DFT characterization on the mechanism of sulfoxidation with H2O2 catalyzed by tetranuclear peroxotungstates [XO4{WO(O2)2}4]n− (X = SiIV, PV, SVI, AsV, and SeVI)

Abstract

A thorough theoretical analysis was carried out on the sulfoxidation with H₂O₂ catalyzed by a tetranuclear peroxotungstate [SiO₄{WO(O₂)₂}₄]⁴⁻. The active species is the [SiO₄{WO(O₂)₂}₄(H₂O₂)]⁴⁻ (SiW₄(H₂O₂)) complex rather than [SiO₄{WO(O₂)₂}₄]⁴⁻ (SiW₄). The catalytic cycle consists of three elementary processes: oxygen transfer, sulfoxide dissociation, and catalyst regeneration.

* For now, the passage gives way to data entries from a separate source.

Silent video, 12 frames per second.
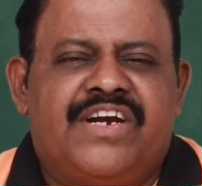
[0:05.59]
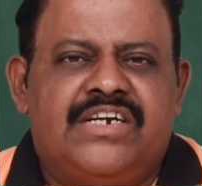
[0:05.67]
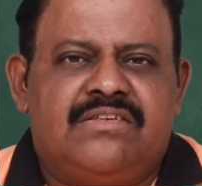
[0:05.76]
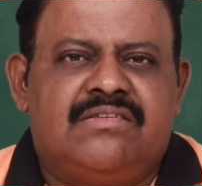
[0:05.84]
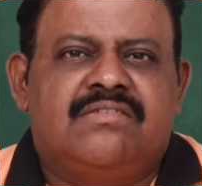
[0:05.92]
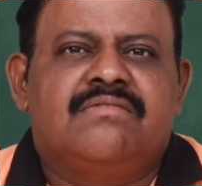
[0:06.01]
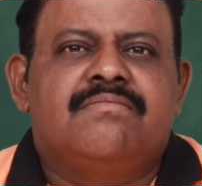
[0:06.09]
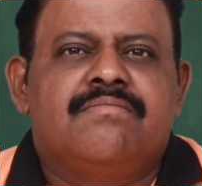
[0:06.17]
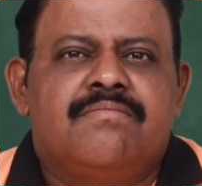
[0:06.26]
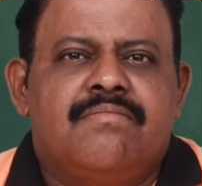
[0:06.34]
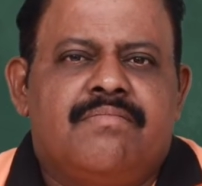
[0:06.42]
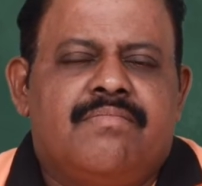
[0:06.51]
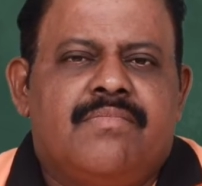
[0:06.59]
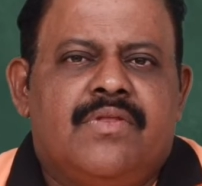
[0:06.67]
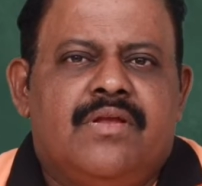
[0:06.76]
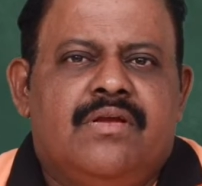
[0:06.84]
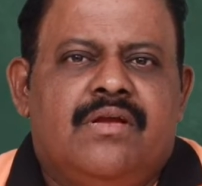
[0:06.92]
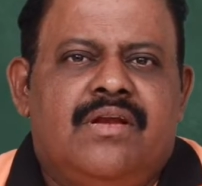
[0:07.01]
friends,
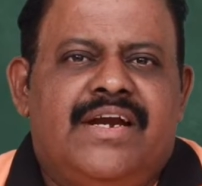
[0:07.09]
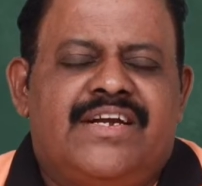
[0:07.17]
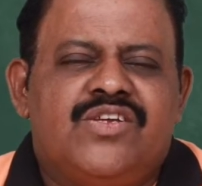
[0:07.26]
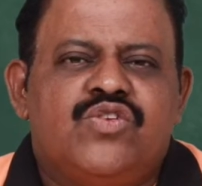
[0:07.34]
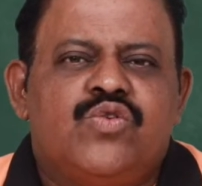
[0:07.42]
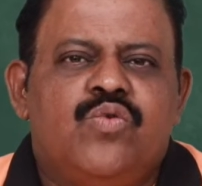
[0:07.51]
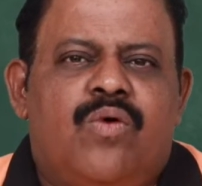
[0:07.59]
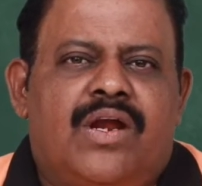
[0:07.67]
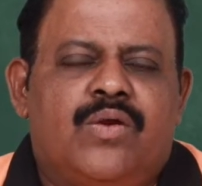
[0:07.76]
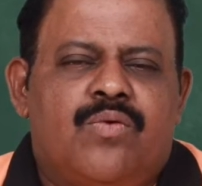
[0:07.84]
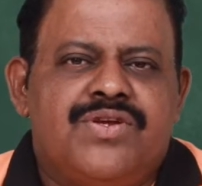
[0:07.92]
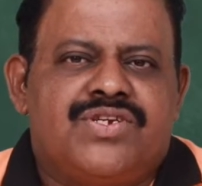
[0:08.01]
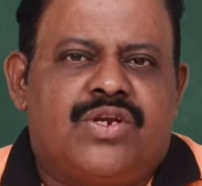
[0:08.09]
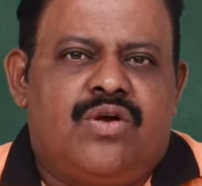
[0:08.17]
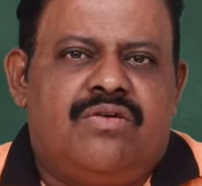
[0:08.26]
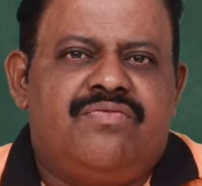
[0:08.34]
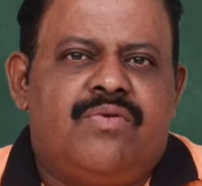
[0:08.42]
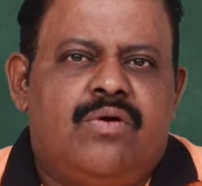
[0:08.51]
let us do one question
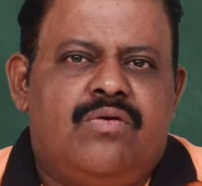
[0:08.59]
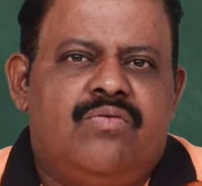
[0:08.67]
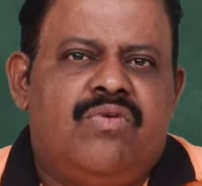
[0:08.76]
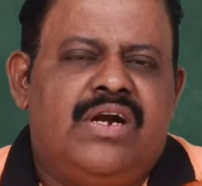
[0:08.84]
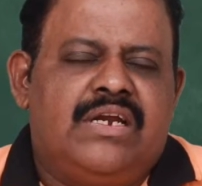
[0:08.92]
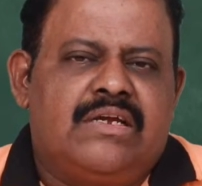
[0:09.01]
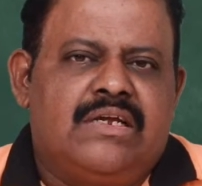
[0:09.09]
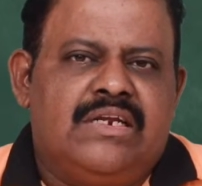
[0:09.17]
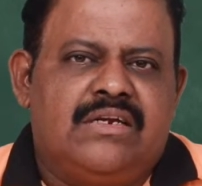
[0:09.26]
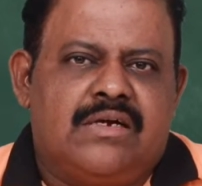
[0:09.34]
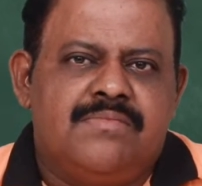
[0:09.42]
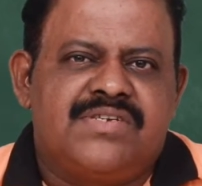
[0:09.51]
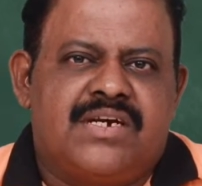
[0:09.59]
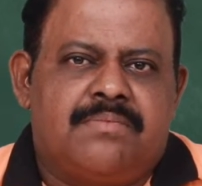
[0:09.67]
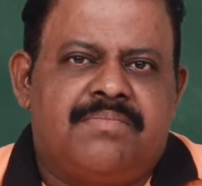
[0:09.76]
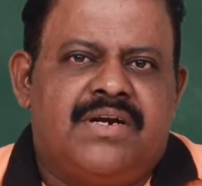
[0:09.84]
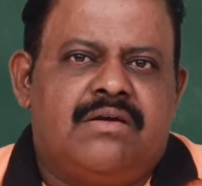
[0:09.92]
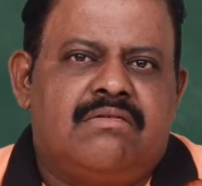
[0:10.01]
of vertical income
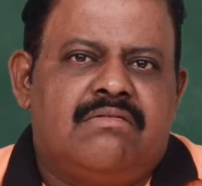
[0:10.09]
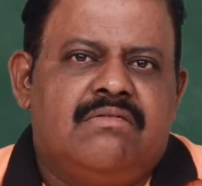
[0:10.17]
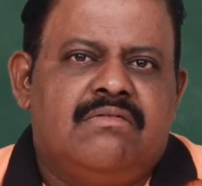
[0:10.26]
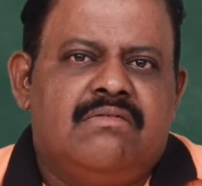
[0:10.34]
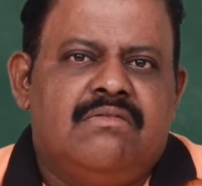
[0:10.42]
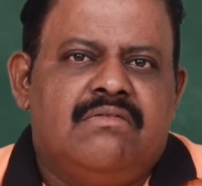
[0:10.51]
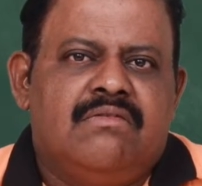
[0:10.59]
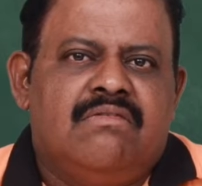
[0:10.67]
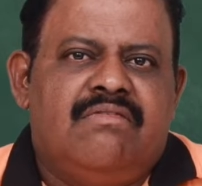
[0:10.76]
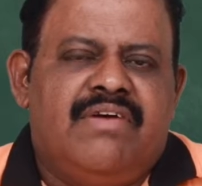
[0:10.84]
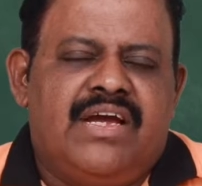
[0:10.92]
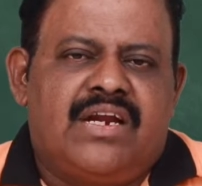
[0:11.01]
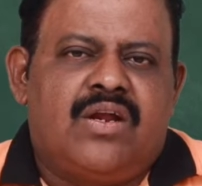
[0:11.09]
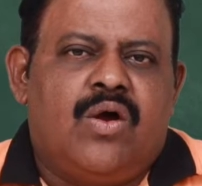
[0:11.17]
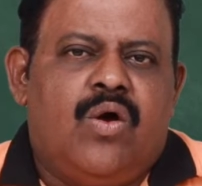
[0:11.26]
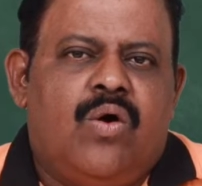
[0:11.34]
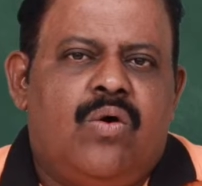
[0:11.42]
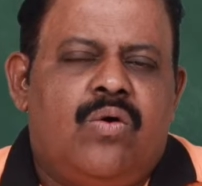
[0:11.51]
statement
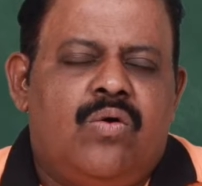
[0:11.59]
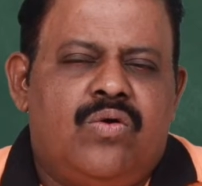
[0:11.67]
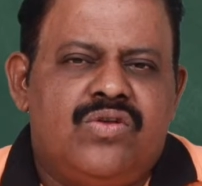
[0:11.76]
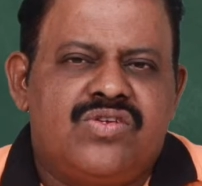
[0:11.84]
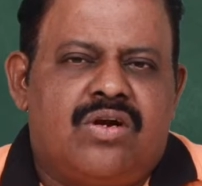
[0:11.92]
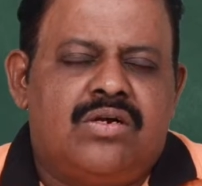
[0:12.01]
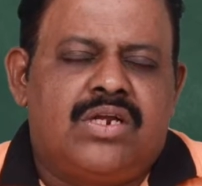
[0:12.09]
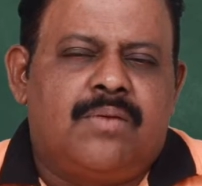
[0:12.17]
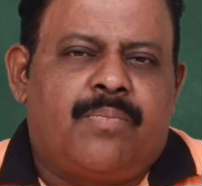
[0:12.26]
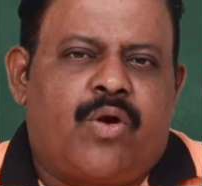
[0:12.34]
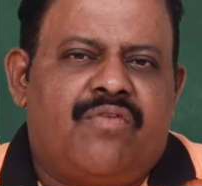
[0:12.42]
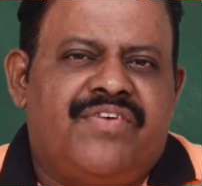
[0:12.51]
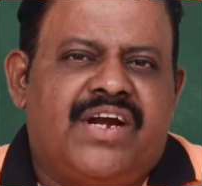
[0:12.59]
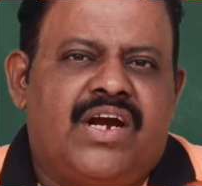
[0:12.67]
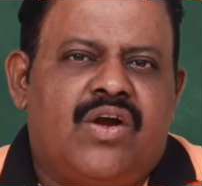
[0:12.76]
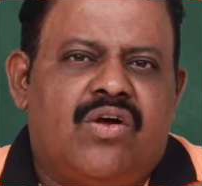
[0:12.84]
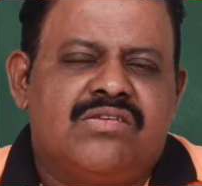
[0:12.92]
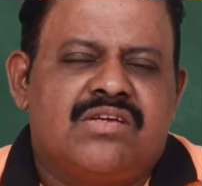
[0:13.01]
where horizontal profit
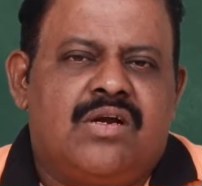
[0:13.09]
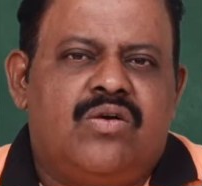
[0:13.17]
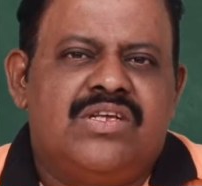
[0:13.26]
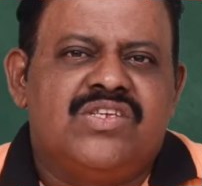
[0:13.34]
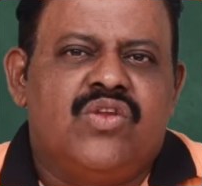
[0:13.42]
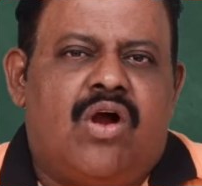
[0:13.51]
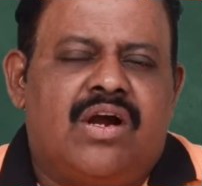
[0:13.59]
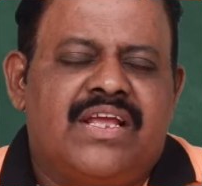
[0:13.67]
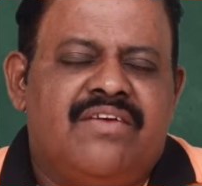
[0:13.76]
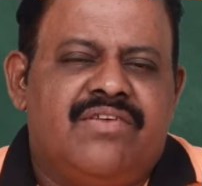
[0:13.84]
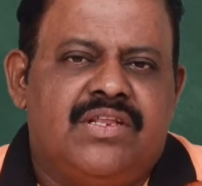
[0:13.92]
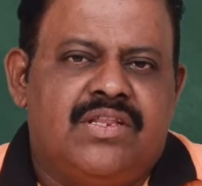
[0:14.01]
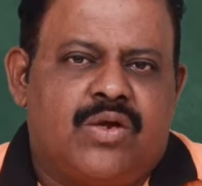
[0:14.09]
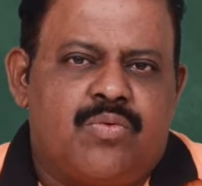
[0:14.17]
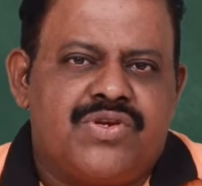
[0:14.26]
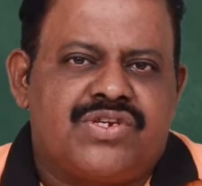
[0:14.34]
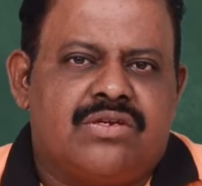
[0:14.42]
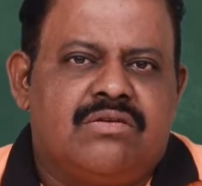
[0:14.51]
and loss account is not given in the
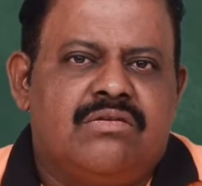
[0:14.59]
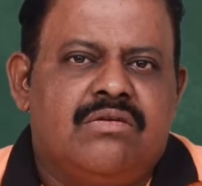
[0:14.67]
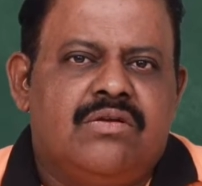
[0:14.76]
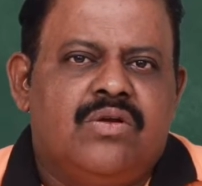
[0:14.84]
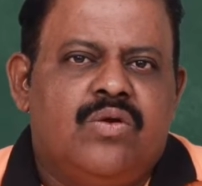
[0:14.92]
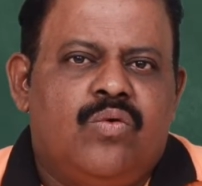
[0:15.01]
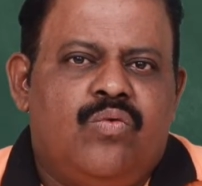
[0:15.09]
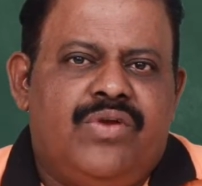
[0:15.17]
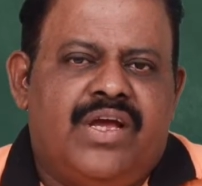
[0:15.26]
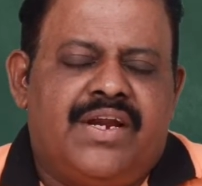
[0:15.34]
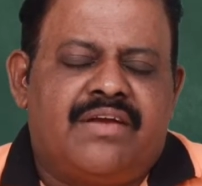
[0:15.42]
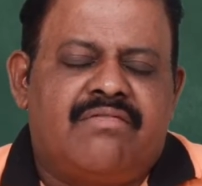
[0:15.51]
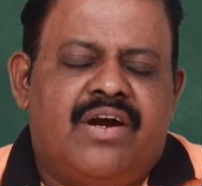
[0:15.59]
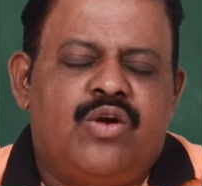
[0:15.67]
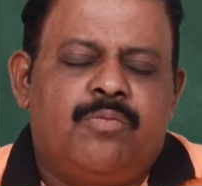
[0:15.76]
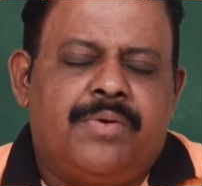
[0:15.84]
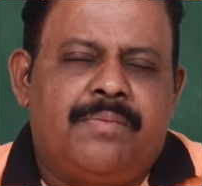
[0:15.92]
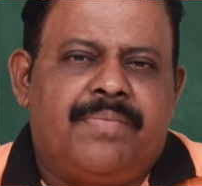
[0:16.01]
question. We are
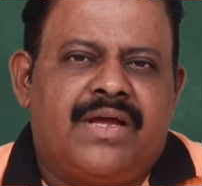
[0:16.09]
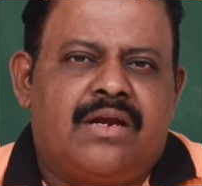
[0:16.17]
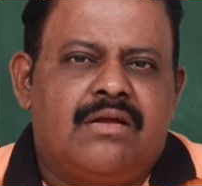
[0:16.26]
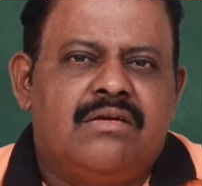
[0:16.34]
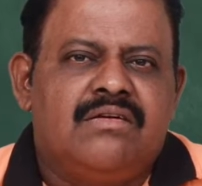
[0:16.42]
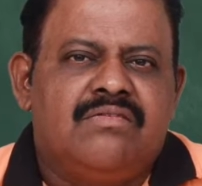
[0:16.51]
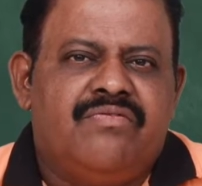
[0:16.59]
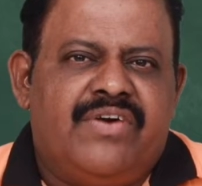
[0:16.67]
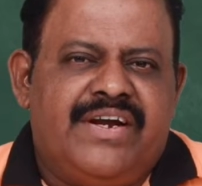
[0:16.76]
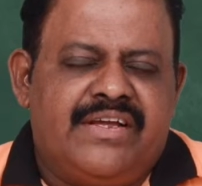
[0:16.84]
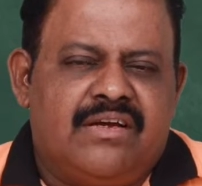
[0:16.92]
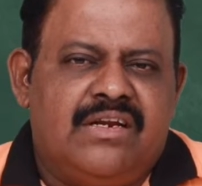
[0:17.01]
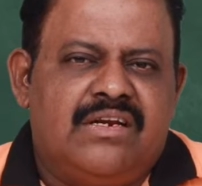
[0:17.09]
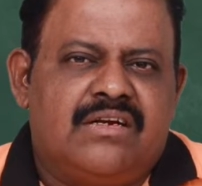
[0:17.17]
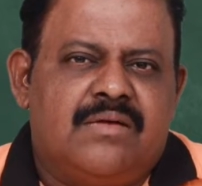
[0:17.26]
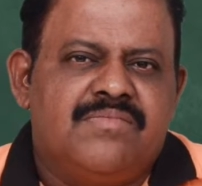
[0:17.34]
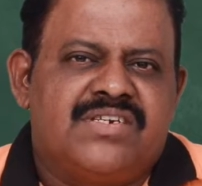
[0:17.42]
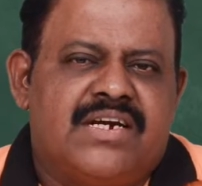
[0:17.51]
required to prepare vertical
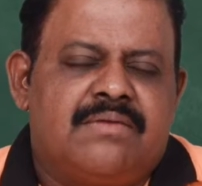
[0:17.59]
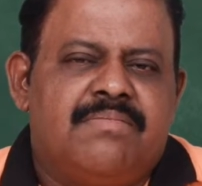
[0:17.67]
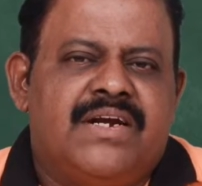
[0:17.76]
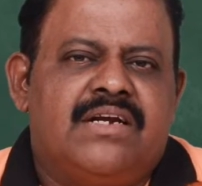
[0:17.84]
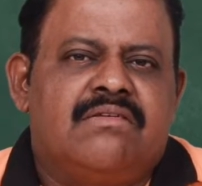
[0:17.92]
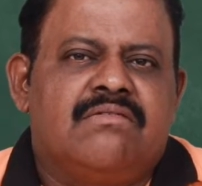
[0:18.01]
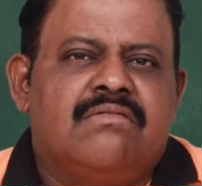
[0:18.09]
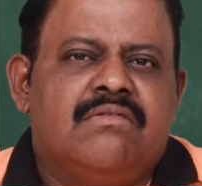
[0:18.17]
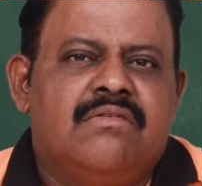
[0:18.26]
income statement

The oxygen transfer occurs from the peroxo oxygen atom O1 of SiW₄(H₂O₂) to the sulfur center of dimethyl sulfide with a moderate Gibbs activation energy (ΔG°^‡) of 17.1 kcal mol⁻¹. By comparing potential energy surfaces and condensed Fukui functions (ƒ⁺), the electrophilicity of the outer peroxo atoms in SiW₄(H₂O₂) determines which oxygen transfers to the dimethyl sulfide. Then, the sulfoxide dissociation proceeds with a small ΔG°^‡ value of 2.3 kcal mol⁻¹ by elongation of the peroxo O1–O4 distance and elimination of the product dimethylsulfoxide. Finally, the catalyst regeneration is found to occur via two successive proton transfers from H₂O₂ to the oxygen atoms of peroxotungstates with the ΔG°^‡ values of 15.9 and 15.3 kcal mol⁻¹, which has been firstly examined in the present study. All of these steps occur easily with moderate ΔG°^‡ values, but the oxygen transfer is the rate-determining step of this catalytic reaction. In addition, the catalytic activity of peroxotungstates can be effectively tuned by changing the heteroatom X of [XO₄{WO(O₂)₂}₄(H₂O₂)]ⁿ⁻ in the order: Se^VI ≈ S^VI > As^V ≈ P^V > Si^IV.